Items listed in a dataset
= Beginning of Section =
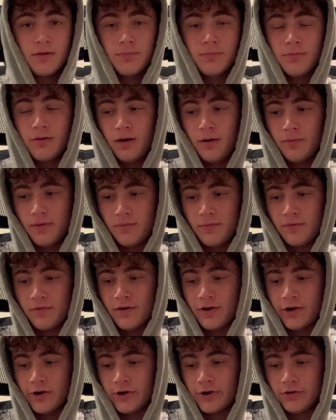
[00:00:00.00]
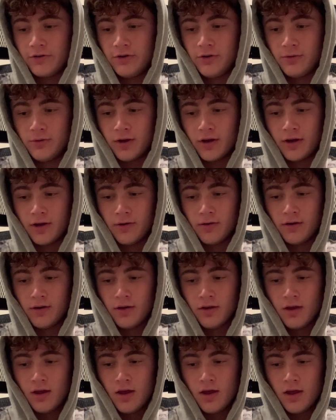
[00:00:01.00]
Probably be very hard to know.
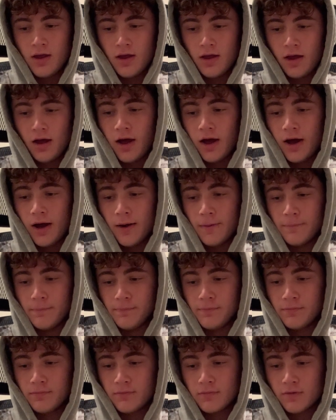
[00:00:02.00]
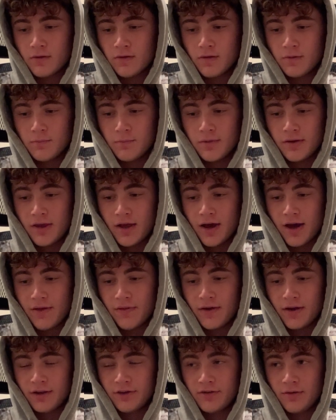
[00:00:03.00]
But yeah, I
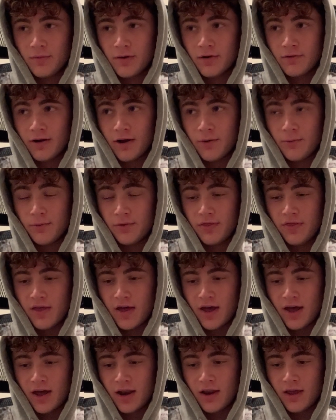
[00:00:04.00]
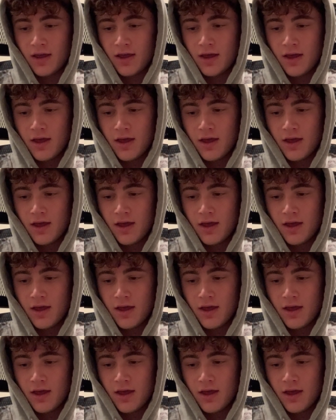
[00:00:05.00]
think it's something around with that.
= End of Section =
### Aim of the task
Print the records word for word and exclude any picture they hold.

### Expected answer
[00:00:00.00]
[00:00:01.00]
Probably be very hard to know.
[00:00:02.00]
[00:00:03.00]
But yeah, I
[00:00:04.00]
[00:00:05.00]
think it's something around with that.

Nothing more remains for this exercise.